**** Provided information ****

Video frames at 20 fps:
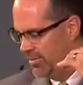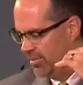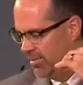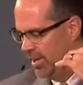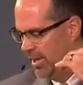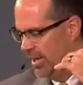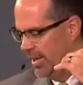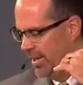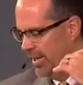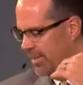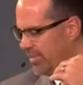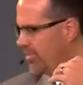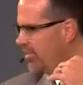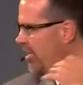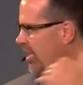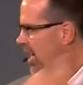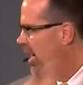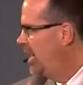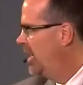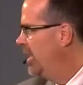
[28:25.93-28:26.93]
It's,
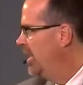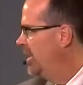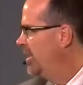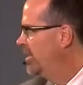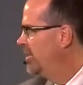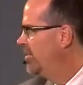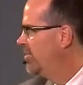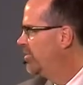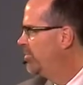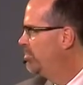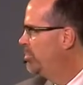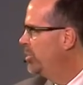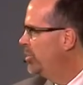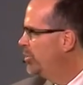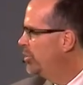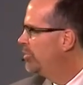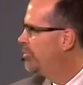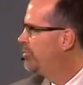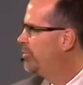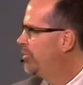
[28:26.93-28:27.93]
it's kind, it's
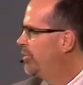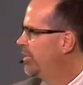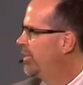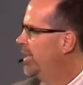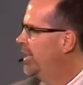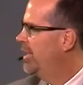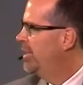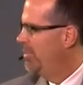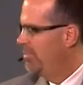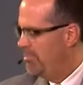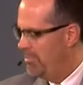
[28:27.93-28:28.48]
beautiful.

****

From the first line to the last, write out the data above exactly. Omit the pictures.

Video frames at 20 fps:
[28:25.93-28:26.93]
It's,
[28:26.93-28:27.93]
it's kind, it's
[28:27.93-28:28.48]
beautiful.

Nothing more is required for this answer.